Why she tore up her party membership

Equal Voice, an organization dedicated to getting more women elected, and Famous 5 Ottawa, which celebrates the Famous Five and other women’s achievements, held a reception for Globe and Mail columnist Jane Taber, who is leaving Ottawa for Halifax to become the paper’s new head of the Atlantic bureau. Taber was honoured for her work helping women in politics. She was presented with a book about Nellie McClung, one of the Famous Five who launched the “Persons Case.” The MPs who showed up at the party were all men. The first to arrive were Conservative MPs Dean Del Mastro and James Rajotte. Taber confessed that she once held a membership to a political party. She joined the Progressive Conservative party to help Flora MacDonald when she sought the PC leadership in 1976. Taber says that after she became a journalist, she tore up her membership card.

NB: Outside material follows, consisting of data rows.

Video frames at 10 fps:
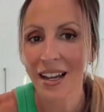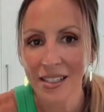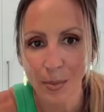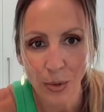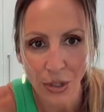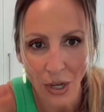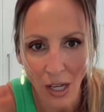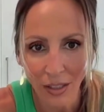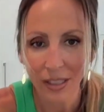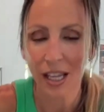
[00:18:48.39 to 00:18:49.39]
some
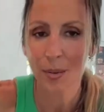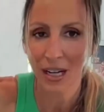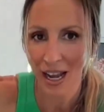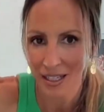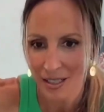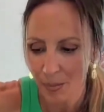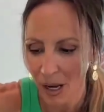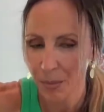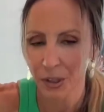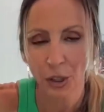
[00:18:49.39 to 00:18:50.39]
salt and I'm going to add some pepper.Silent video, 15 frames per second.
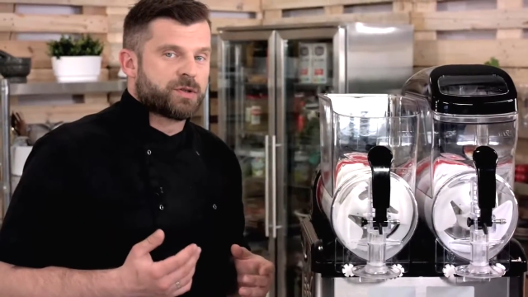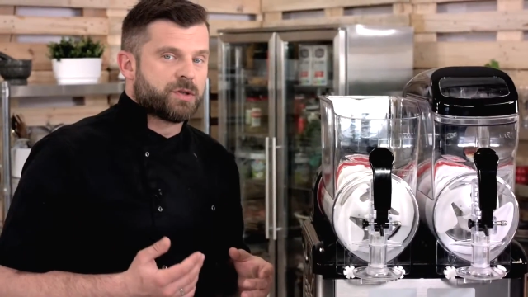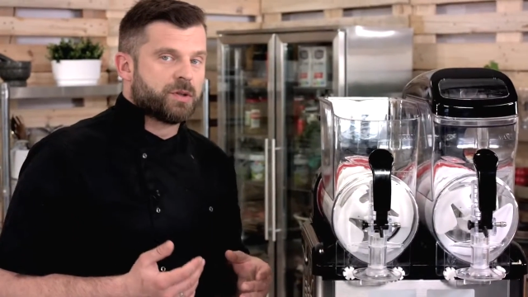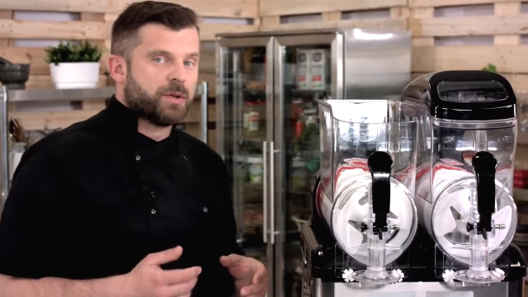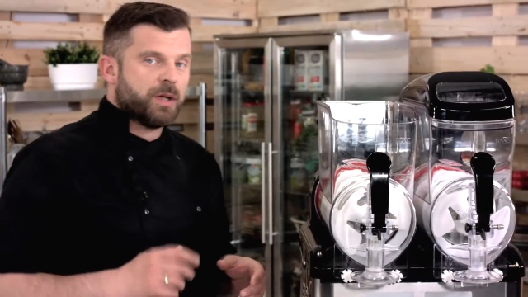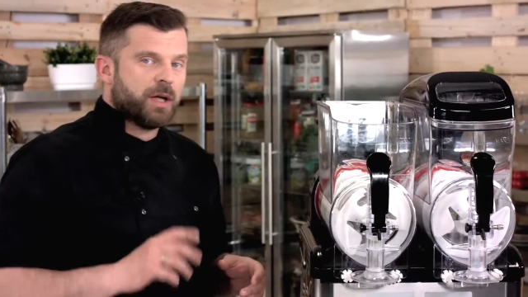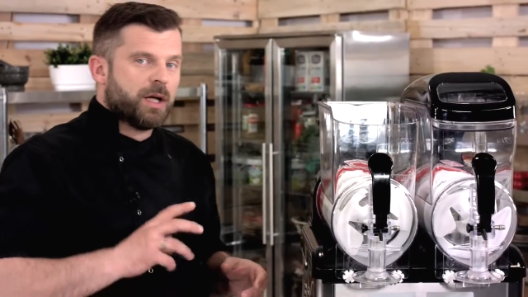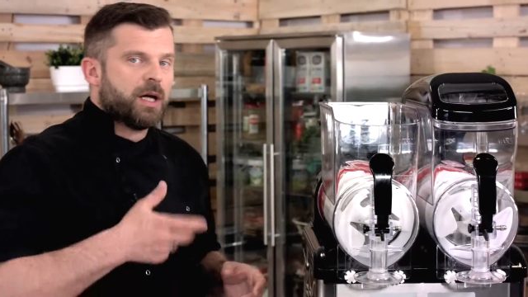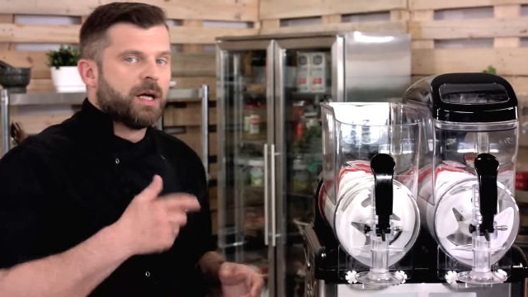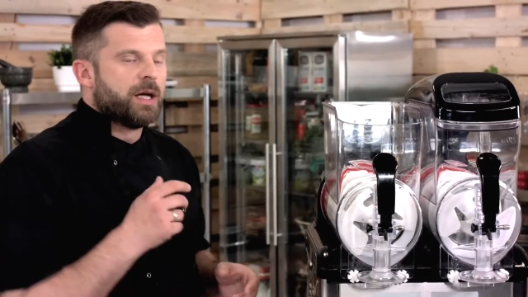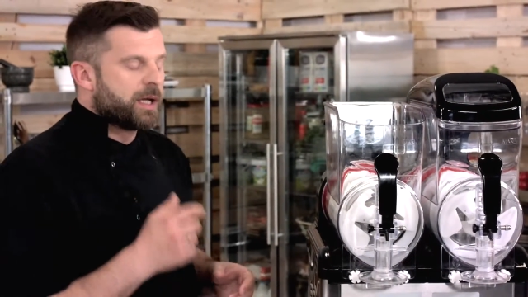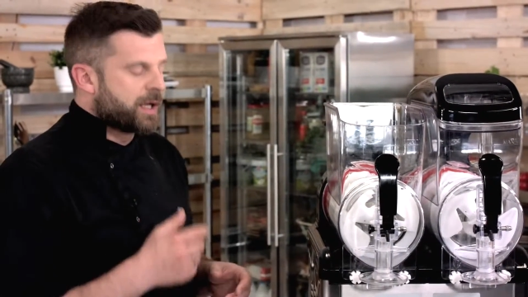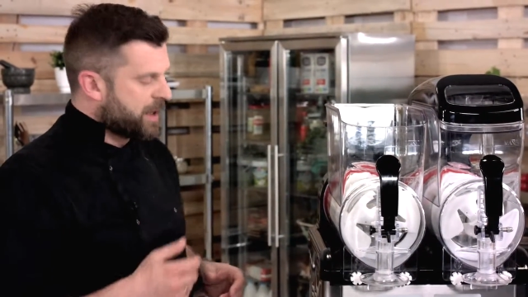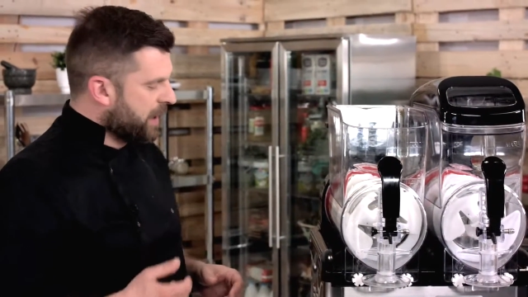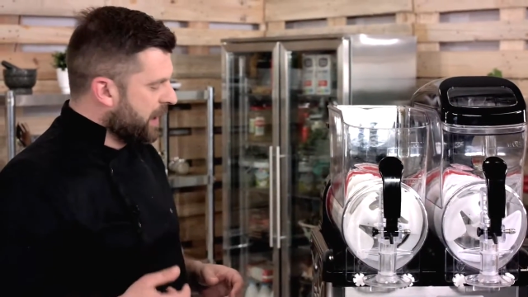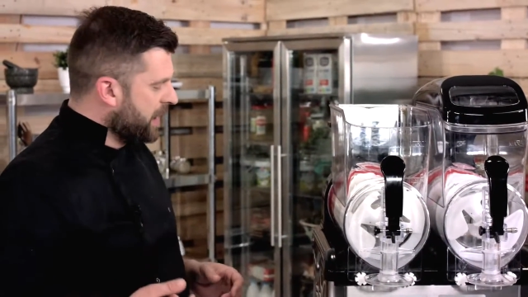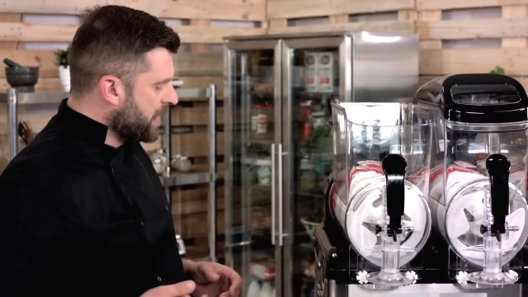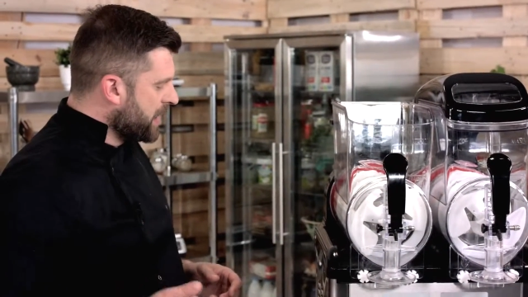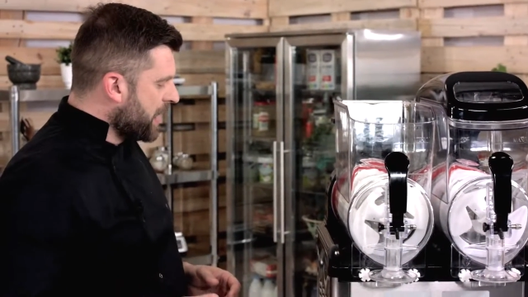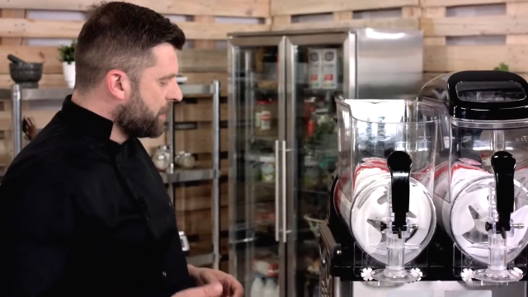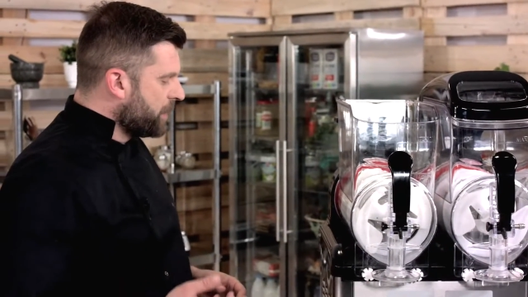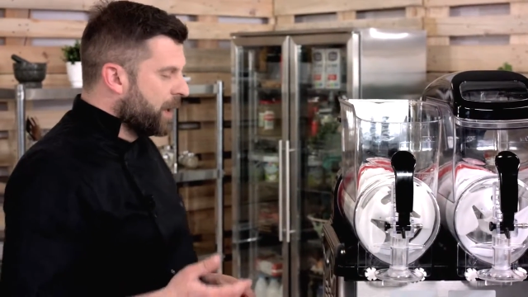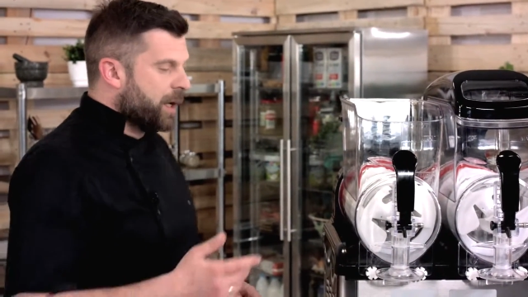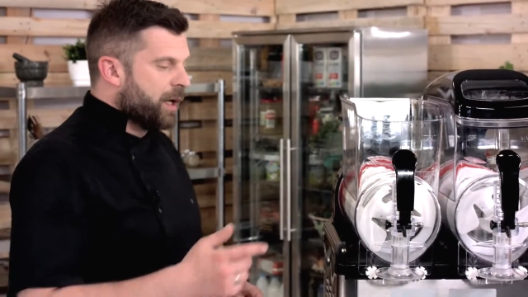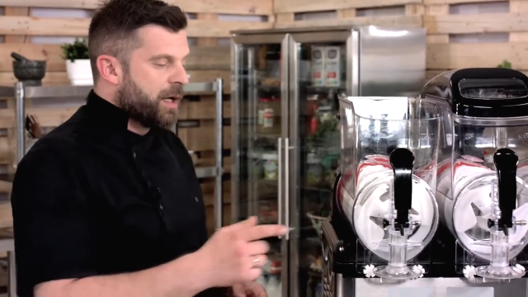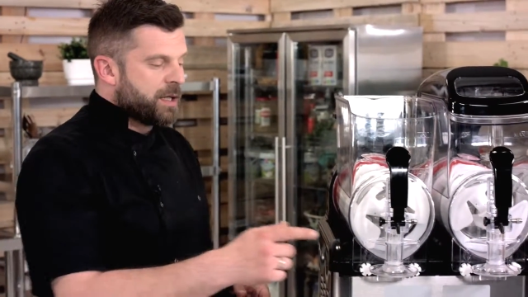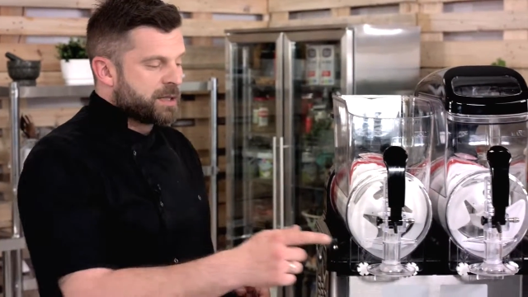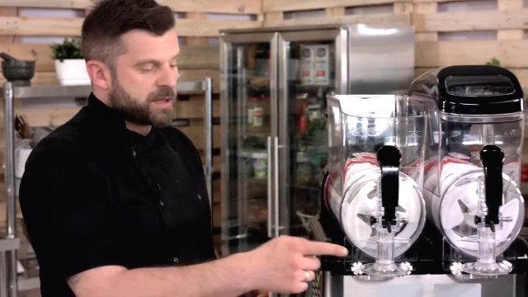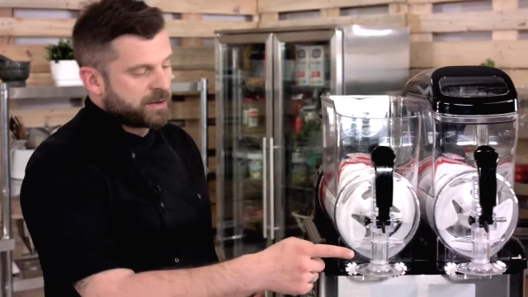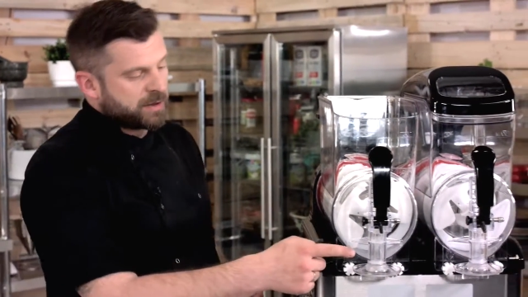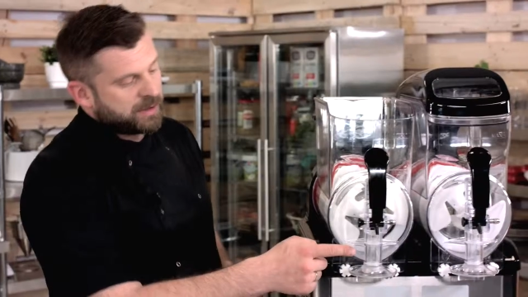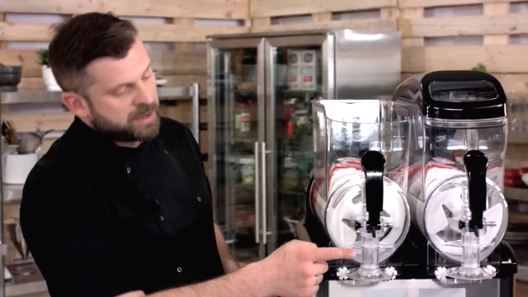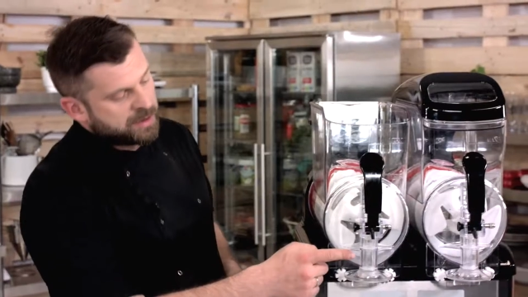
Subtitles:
to clean up. It's something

The Imelda Marcos of scarves

Deepak Obhrai, parliamentary secretary to the minister of foreign affairs, always wears a scarf around his neck. His trademark is so well-known that scarves are the gift that people consistently give him. Often he gets them from around the world. He says he now has more scarves than ties. His vast selection means he has a scarf to match all of his suits. He recently switched from silk to wool as winter arrived in Ottawa.